Animals were trained to self-administer cocaine (0.5 mg/kg per injection) for 3 weeks as described above, and then the response requirement was raised over subsequent sessions from an FR1 to an FR5 schedule and continued until cocaine intake stabilized to within 10% of the mean of three consecutive sessions. After stabilization, animals were trained in a within-session FR5 dose–response procedure with each injection dose (1.0, 0.3, 0.1, 0.03, and 0 mg/kg) available in descending order in sequential 60 min components after an initial 30 min loading phase (0.5 mg/kg per injection). The unit dose per injection was adjusted by reducing the injection volume (0.2, 0.06, 0.02, 0.006, and 0 ml) to produce unit injection doses of 1, 0.3, 0.1, 0.03, and 0 mg/kg cocaine, respectively. Animals were trained until the injection dose producing peak self-administration rates remained constant for three consecutive sessions. After stabilization of peak-rate cocaine doses, animals received intra-VTA or intra-SN infusions of the HSV vectors (1 μl per side) through bilateral guide cannulae as described above. Animals were then tested in within-session dose–response tests during HSV-GluR1 overexpression (postinfusion days 2–5) and 7–10 d after HSV infusions, when HSV-mediated overexpression is diminished to undetectable levels in the brain (Carlezon et al., 1997; Sutton et al., 2003; Bachtell et al., 2008).

After FR5 dose–response testing, rats were restabilized on the FR5 schedule (0.5 mg/kg per injection) in daily 4 h sessions and then trained on a progressive ratio (PR) schedule at either 0.5 or 1.0 mg/kg per injection for 2 weeks. The number of active lever presses for each successive cocaine injection increased according to the calculation [5e^{(injection number × 0.2)}] − 5 (i.e., responses per injection increased as 1, 2, 4, 6, 9, 12, 15, 20, 25, 32, 40, 50, etc.). The highest ratio of responses per injection achieved before a 1 h period when no further injections were earned (break point) was determined in daily tests until they varied <10% for 3 consecutive days.

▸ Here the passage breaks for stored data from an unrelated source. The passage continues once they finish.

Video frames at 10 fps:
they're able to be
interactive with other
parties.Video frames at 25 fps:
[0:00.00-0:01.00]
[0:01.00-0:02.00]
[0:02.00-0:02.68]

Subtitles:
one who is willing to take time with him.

Animals then received the same HSV infusions as in FR5 testing, and break points were determined for postinjection days 2–5 (overexpression) and again on days 7–10 (after expression).

HSV-GluR1 overexpression in the VTA and sucrose pellet self-administration.

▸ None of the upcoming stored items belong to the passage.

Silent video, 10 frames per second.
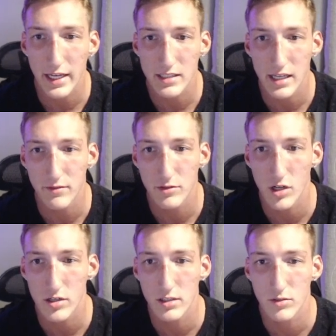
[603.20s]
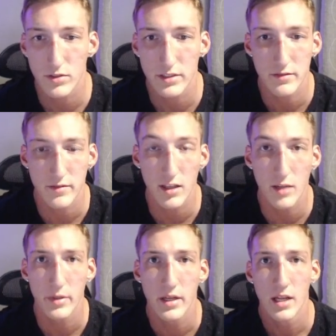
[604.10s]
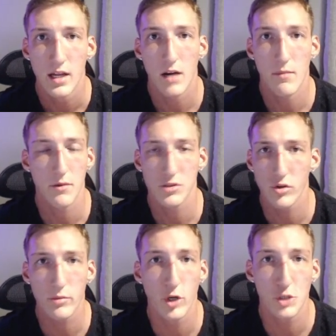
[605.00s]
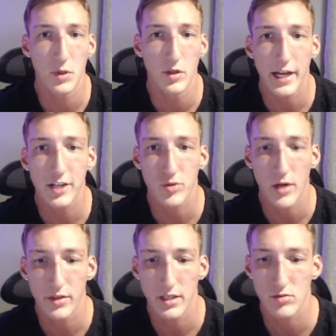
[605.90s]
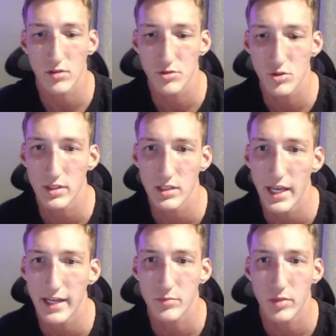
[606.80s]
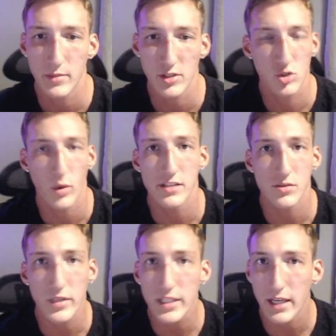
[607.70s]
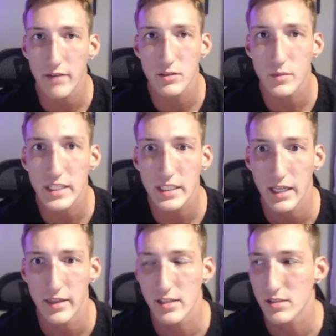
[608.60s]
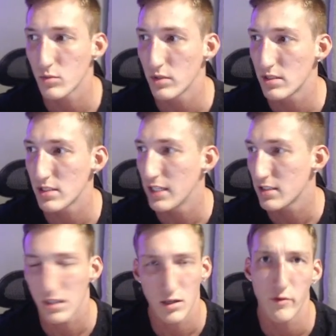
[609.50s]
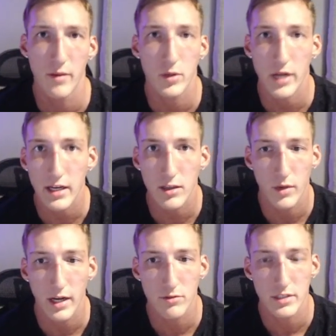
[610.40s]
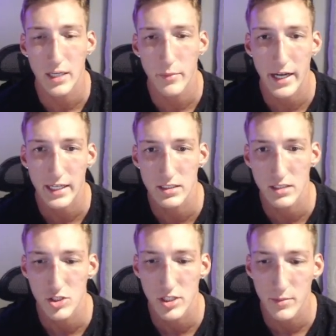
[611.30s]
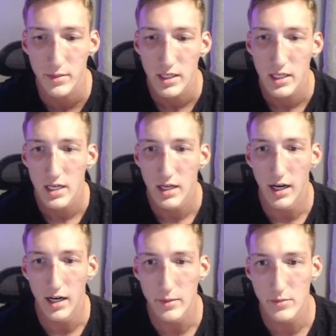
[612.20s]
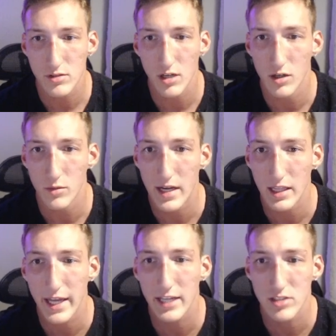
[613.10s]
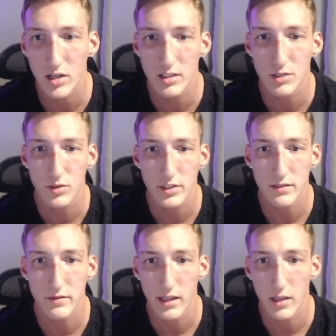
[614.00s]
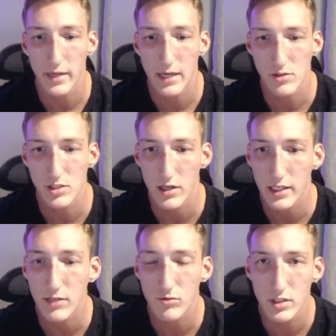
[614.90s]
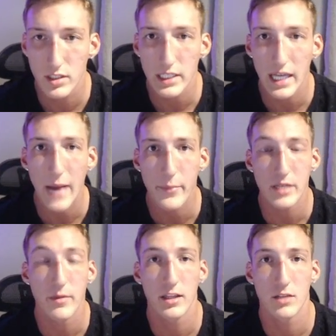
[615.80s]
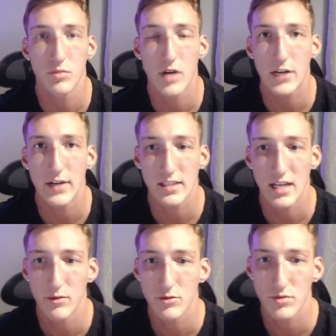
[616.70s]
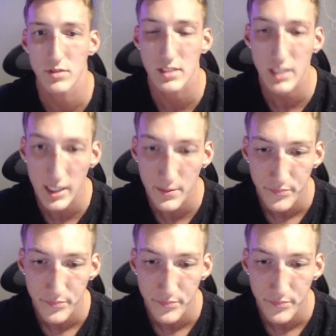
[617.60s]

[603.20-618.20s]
have started to really develop. Um, I was doing push pull legs throughout this, so I was doing legs pretty much twice a week, every week, and this was since the November 8th when I really got back into the gym. Um, so my legs started to really develop, and I was starting to get really happy about the progress that I was seeing.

Bilateral guide cannulae were implanted in the VTA of drug-naive rats as described above. After a week of recovery, rats were food restricted to 85% body weight and trained to self-administer sucrose pellets on an FR1:TO 15 s reinforcement schedule for a maximum of 50 available sucrose pellets. After acquisition, the reinforcement schedule was increased to FR5 for at least 3 weeks and until the latency to consume 50 pellets stabilized to <10% variance from the mean of three consecutive sessions. Animals showing stable responses on the FR5 schedule received intra-VTA infusions of HSV vectors and were tested during HSV-GluR1 overexpression (2–5 d after infusion). Animals were given a 1 week break from food self-administration and then trained on a progressive ratio schedule until break points stabilized on the following schedule progression: 1, 2, 5, 9, 13, 19, 25, 33, 41, 51, 61, 76, 91, 111, etc. Animals then received the same HSV vectors in the VTA, and break points were determined during GluR1 overexpression (2–5 d after infusion).

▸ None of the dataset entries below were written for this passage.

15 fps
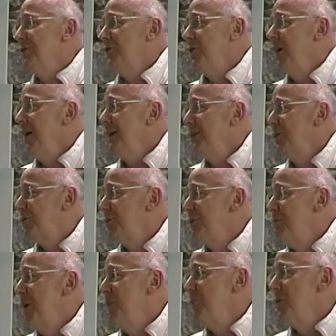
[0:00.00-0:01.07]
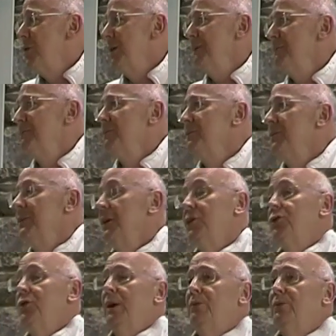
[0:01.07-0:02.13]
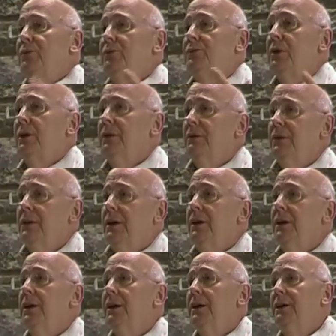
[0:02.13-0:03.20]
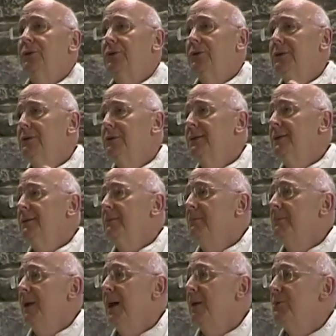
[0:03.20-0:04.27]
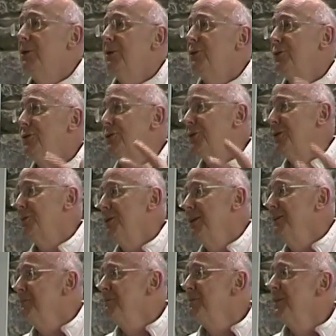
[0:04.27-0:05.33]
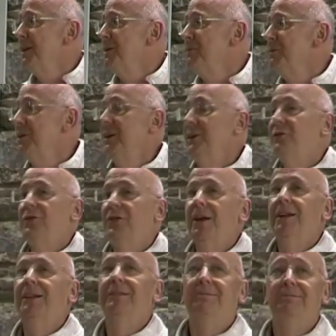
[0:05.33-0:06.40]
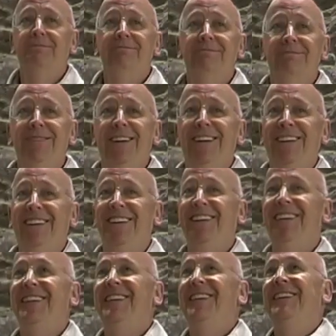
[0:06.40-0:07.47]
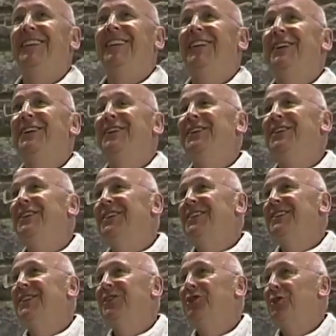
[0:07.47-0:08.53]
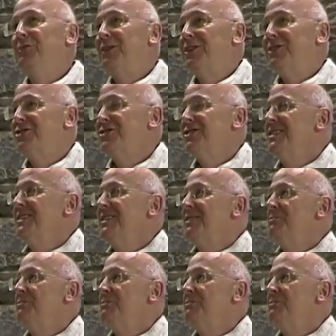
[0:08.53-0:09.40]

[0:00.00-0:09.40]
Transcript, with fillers: fades from memory, unless you happen to write the Iliad or Hamlet or something, but even then there's not much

After completion of behavioral testing, animals were anesthetized with chloral hydrate (300 mg/kg, i.p.), and bilateral infusions of 0.5 μl cresyl violet were delivered in the VTA or SN through the guide cannulae. Five minutes after the cresyl violet infusions, animals were decapitated, brains were dissected, and infusion sites were identified in 1 mm coronal slices. Only animals with correct bilateral infusion sites in the VTA and the SN were included in the data analysis.

Data analysis.

Biological and locomotor data were analyzed by one-factor ANOVA across study groups, or unpaired t tests if only two groups were compared. Self-administration data were analyzed by two-factor ANOVA (dose by HSV treatment) with repeated measures on dose (FR only), and by one-factor ANOVA at each dose followed by post hoc tests with Fisher's least significant difference test. Statistical significance was preset at p < 0.05.